Principles for Reform
Given President Trump’s comments over the weekend opposing additional subsidies directly to insurers, there have been a variety of ideas floated for how to direct financial support from insurers to people. Here are some principles for evaluating any proposals.
- The policy should not increase federal subsidies for health care or insurance beyond the current law baseline. Excessive subsidies are driving the health care unaffordability crisis.
- The policy should improve incentives. Current government policy incentivizes spending with other people’s money and, as a result, drives wasteful spending.
- The policy should redirect existing subsidies away from insurers to people, so the health care system is more responsive to people and best meets their preferences.
- The policy should expand coverage options for families and small businesses, not limit choices to those preferred by central planners and insurers looking to restrict competition. We need innovation in health care financing approaches to improve incentives for health care providers to be more efficient.
- The policy should ensure that Americans are able to use their own money on the health coverage and health care that works best for them.
More Evidence the COVID Credits Are Failing
New research continues to confirm past Paragon analysis: the COVID-era enhanced ACA subsidies are a policy failure—driving up costs, fueling fraud, and enriching insurers while making health care less affordable.
A new Joint Economic Committee (JEC) report finds that for every additional $1 on ACA subsidies, consumers received only 34 cents in real value. The remaining two-thirds are absorbed by insurers, brokers, and other intermediaries through higher premiums or are lost to inefficiencies. Liam Sigaud analyzed the JEC report in a new Prognosis.
The JEC analysis shows that since Congress enacted the COVID credits in 2021, total subsidy spending has approximately doubled and is projected to exceed $130 billion in 2025—roughly 60 percent higher than the CBO’s expectations when the pandemic-era subsidy began. The enhanced subsidies have removed incentives for price discipline: insurers know that taxpayers, not consumers, shoulder nearly the entire premium.
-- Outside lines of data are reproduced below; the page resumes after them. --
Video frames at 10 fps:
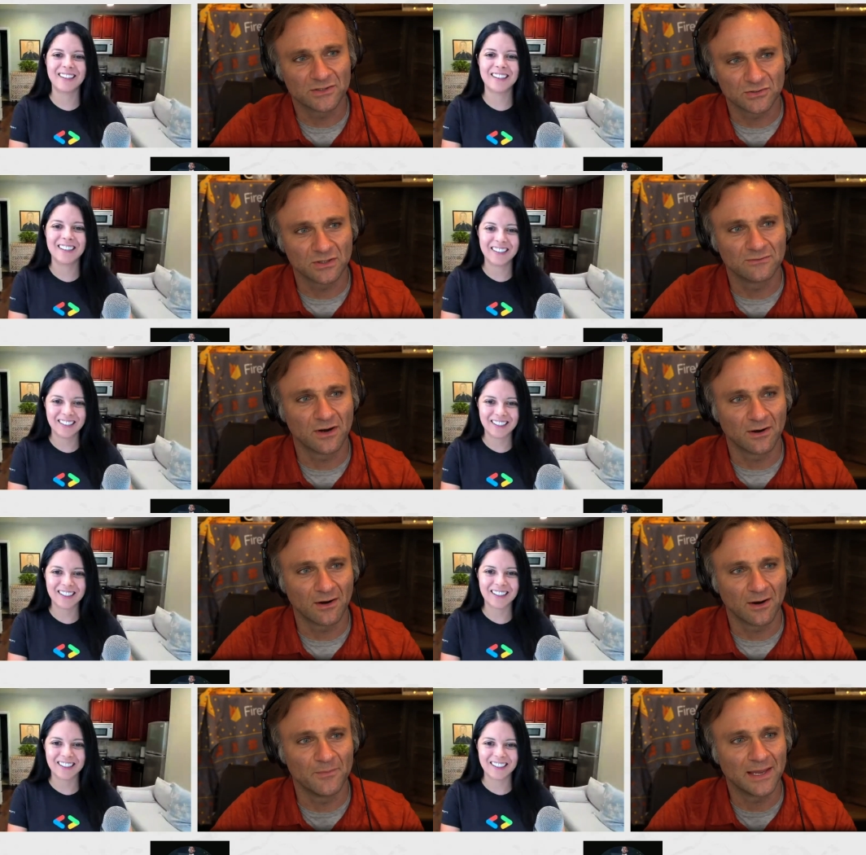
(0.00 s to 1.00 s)
Speaker 1: are sort of our
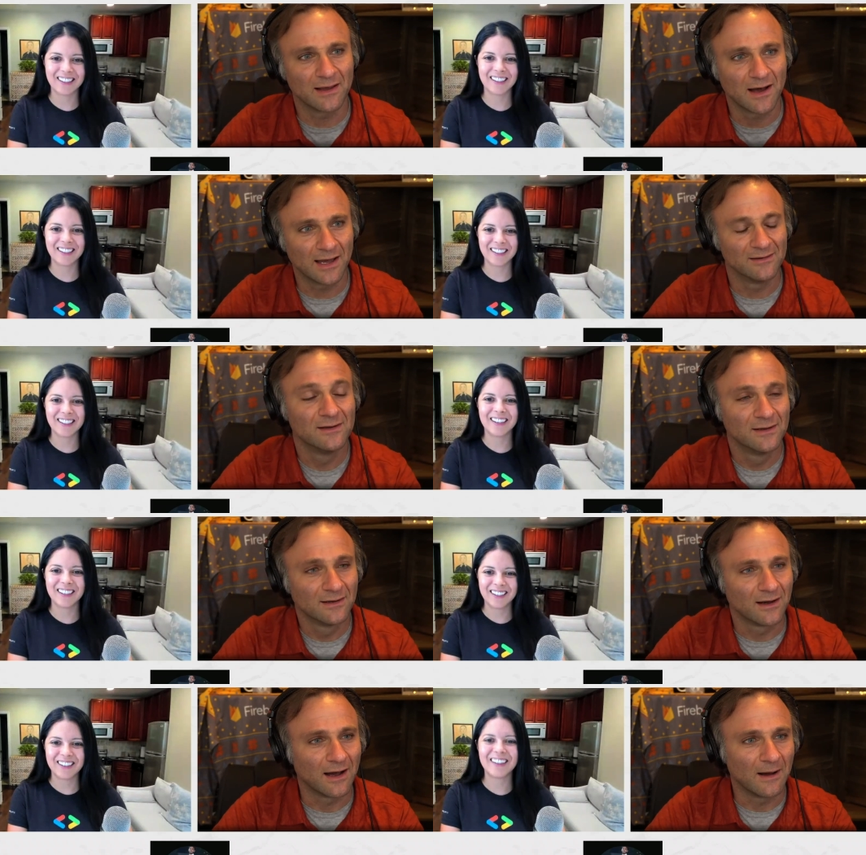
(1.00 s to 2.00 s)
our big hot
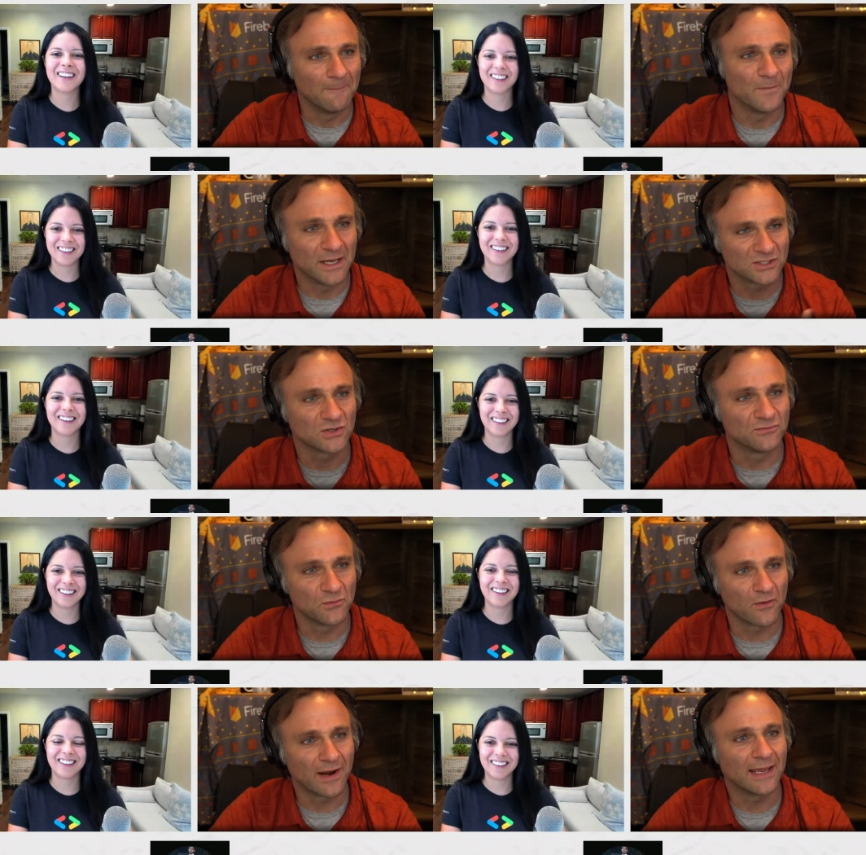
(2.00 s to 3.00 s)
um, initial
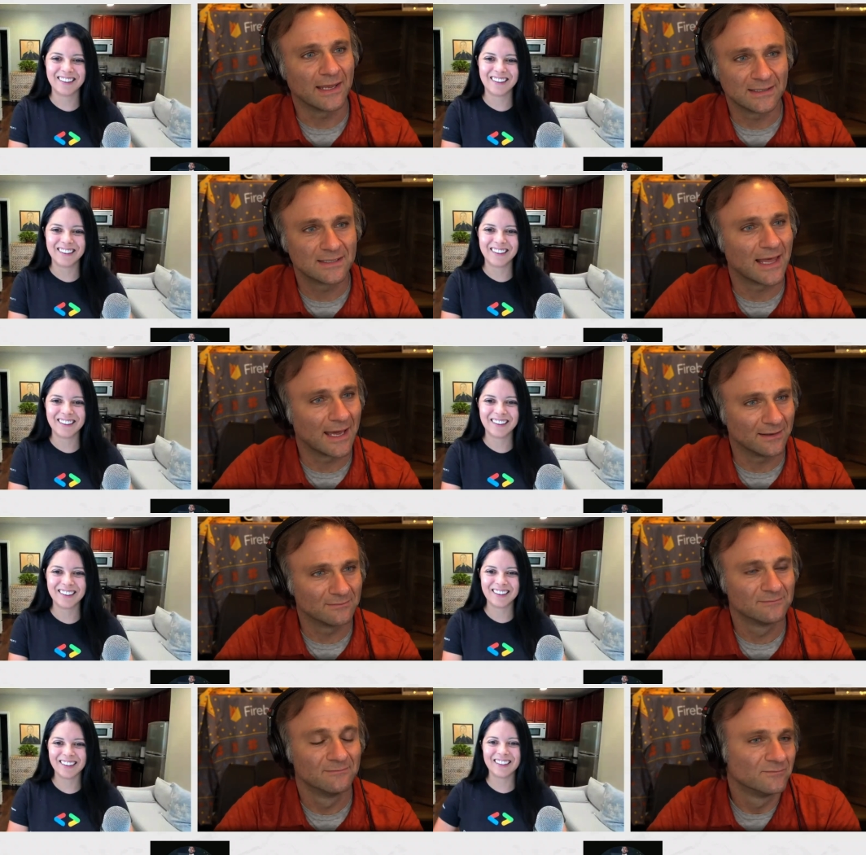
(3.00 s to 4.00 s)
foray into that
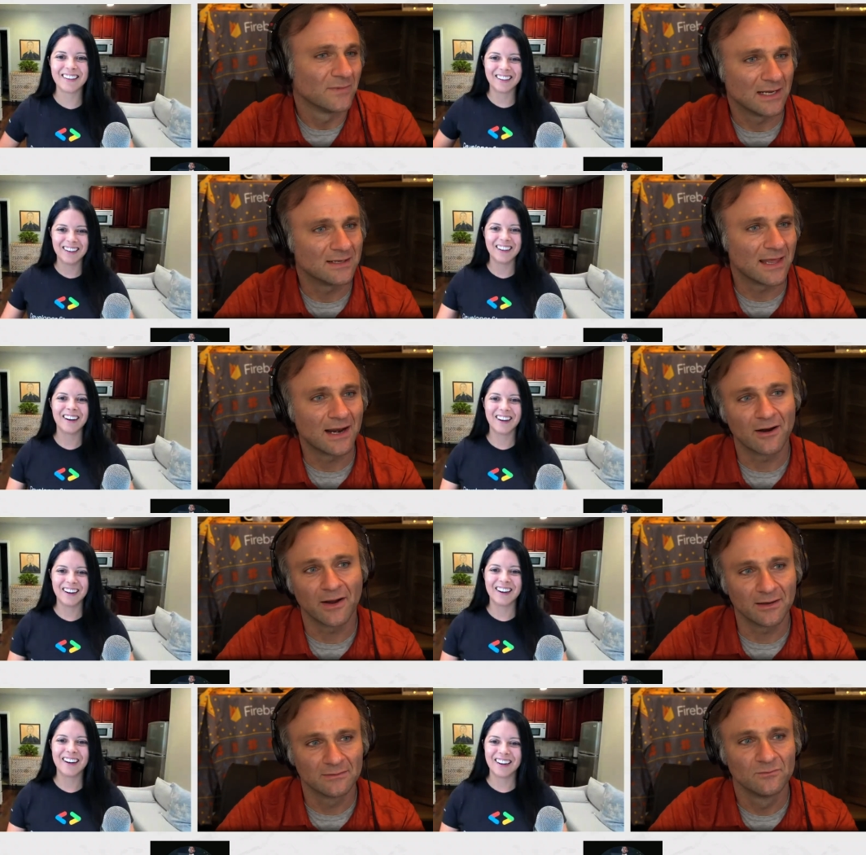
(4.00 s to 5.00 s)
into that
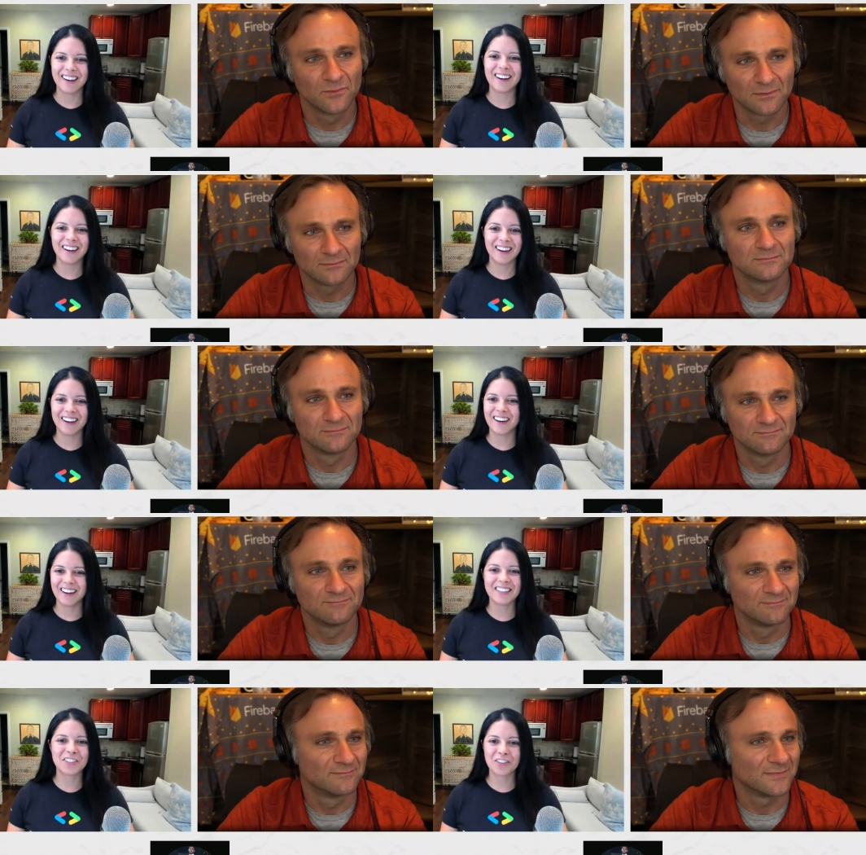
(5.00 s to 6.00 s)
area.
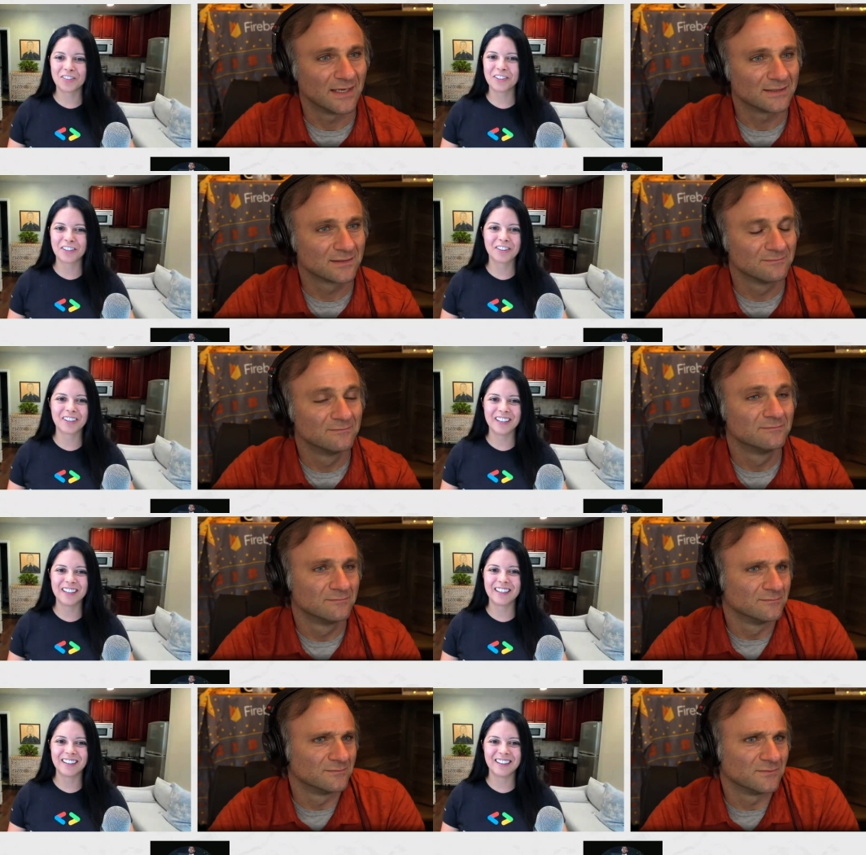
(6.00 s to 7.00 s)
Speaker 2: I totally That's,
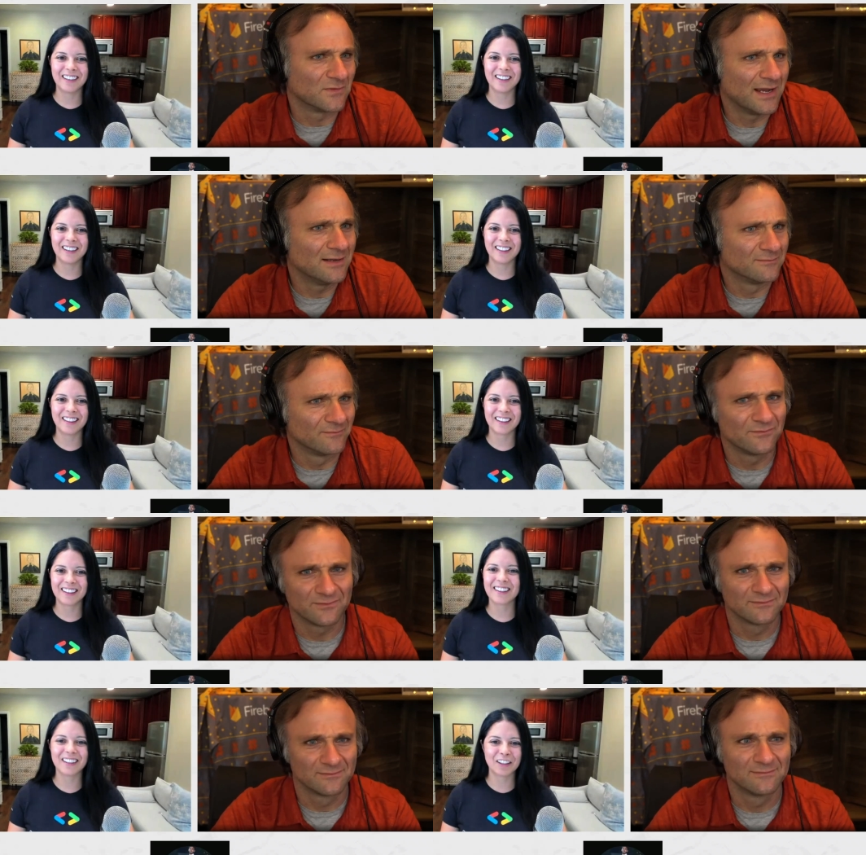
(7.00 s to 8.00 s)
agree. Right? I,
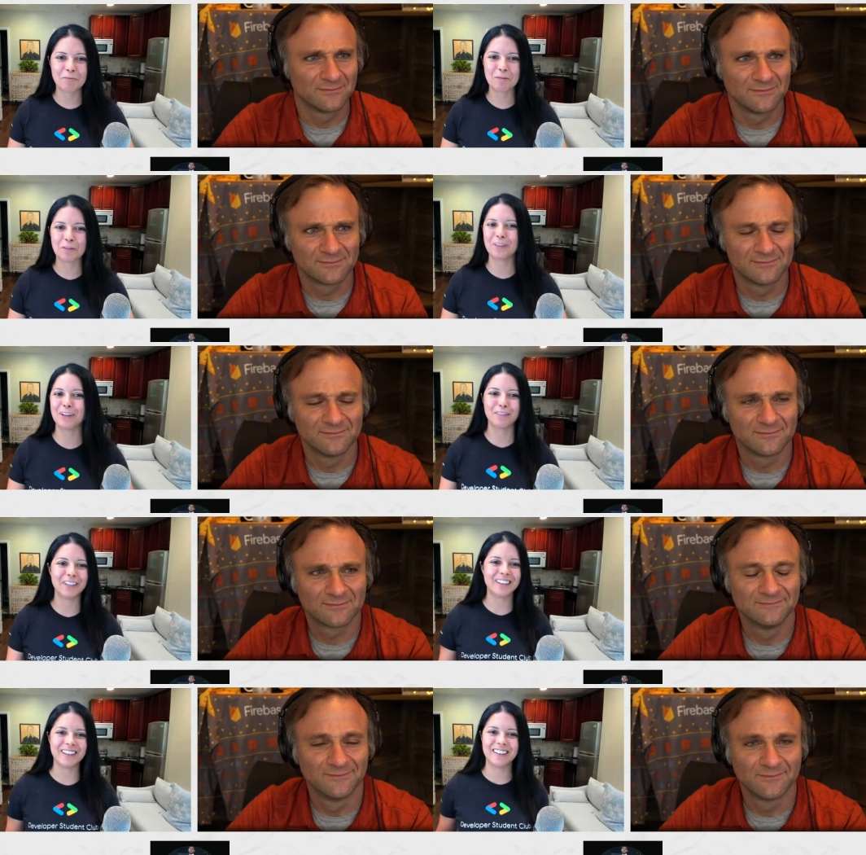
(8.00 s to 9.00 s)
I think people will love
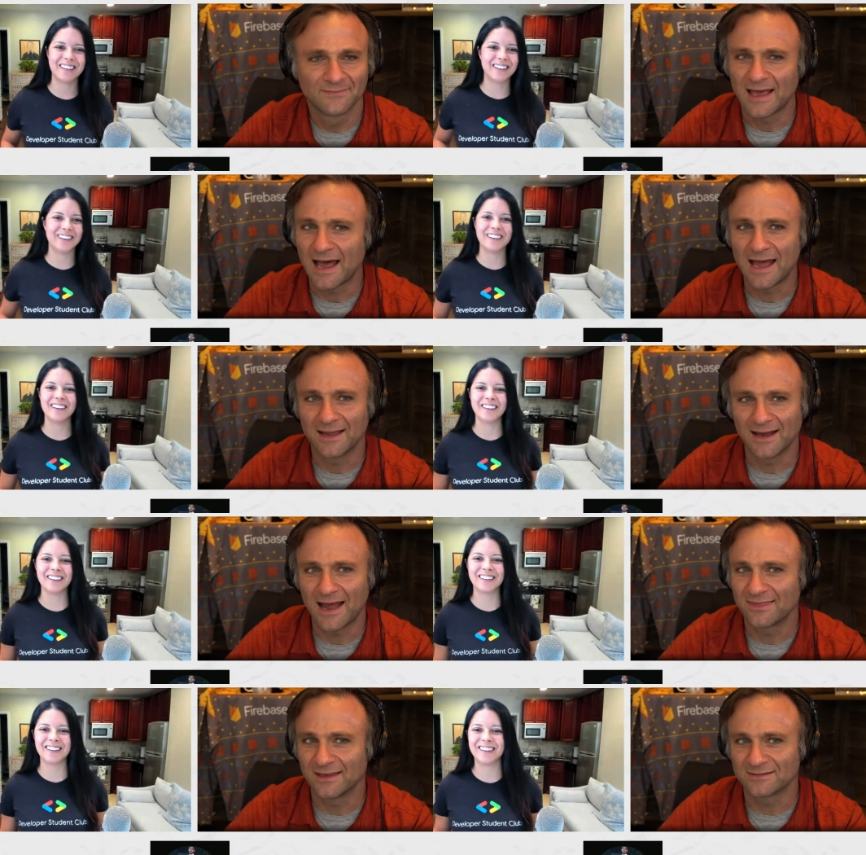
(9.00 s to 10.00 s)
it.
Speaker 1: I I
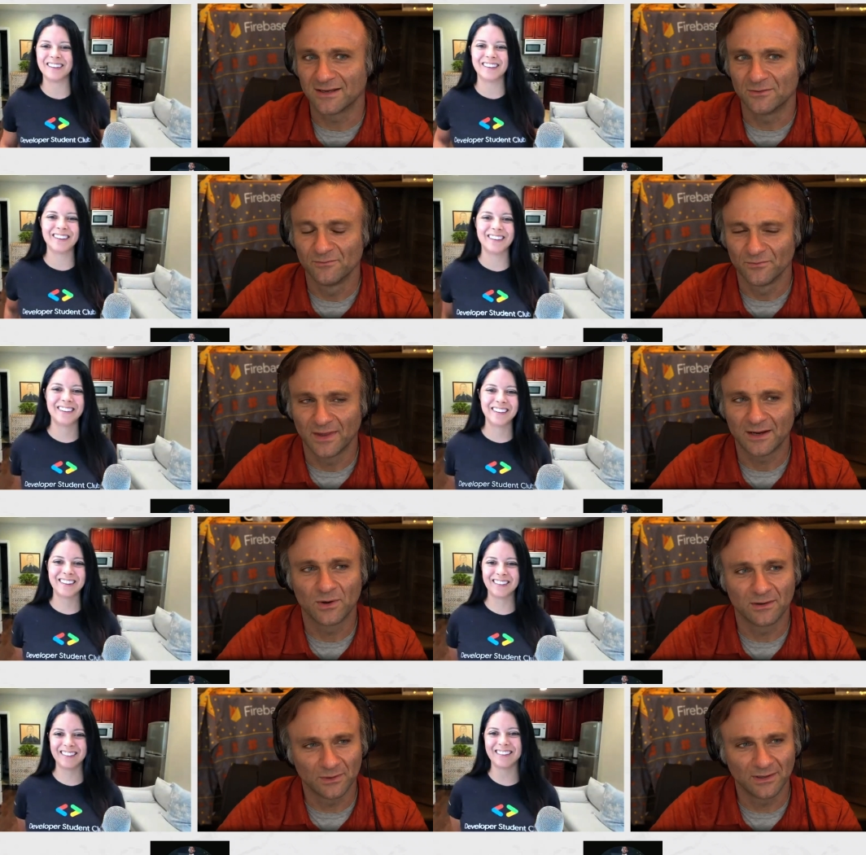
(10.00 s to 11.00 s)
think so. Like
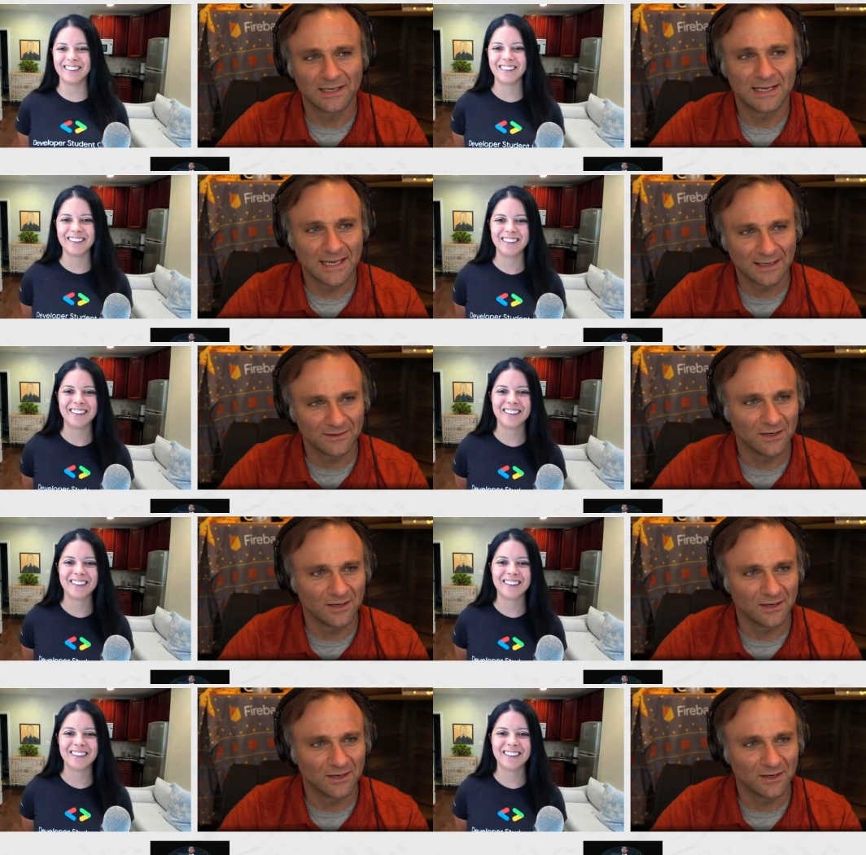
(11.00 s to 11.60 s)
we're we're looking to get you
JEC’s analysis also confirms Paragon’s research on the substantial amount of improper and zero-claim enrollees and the stunning increase in both with the COVID credits.
Meanwhile, yet another data study, this one from Jeremy Nighohossian at the Competitive Enterprise Institute, points to a staggering increase of phantom enrollment in the ACA exchanges in 2024. According to Jeremy’s review of federal data, twice as many people were enrolled in exchange plans in 2024 as reported having coverage, a much larger gap than in the years prior to the COVID credits.

CMS data shows that roughly 12 million people—or 35 percent of all exchange enrollees—filed no medical claims for the period that they were covered in 2024. And 40 percent of enrollees in fully subsidized plans filed no claims. In a typical private health insurance market, only about 15 percent of people do not make a claim.
In response to House Minority Leader Jeffries’s comments on Monday—where he expressed surprise about reports of phantom enrollees in the ACA—I posted a detailed 10-tweet thread on X outlining the evidence, including data, news reports, and recent Justice Department actions.
Wisdom from Brit Hume
From legendary news reporter and commentator Brit Hume from earlier in the week: “If we cannot as a nation decide not to continue a subsidy that was imposed, or was enacted, during a national health emergency and was designed to be temporary and that all the Democrats voted to have be temporary, if we can’t let that expire, what hope do we ever have of getting government spending under control?”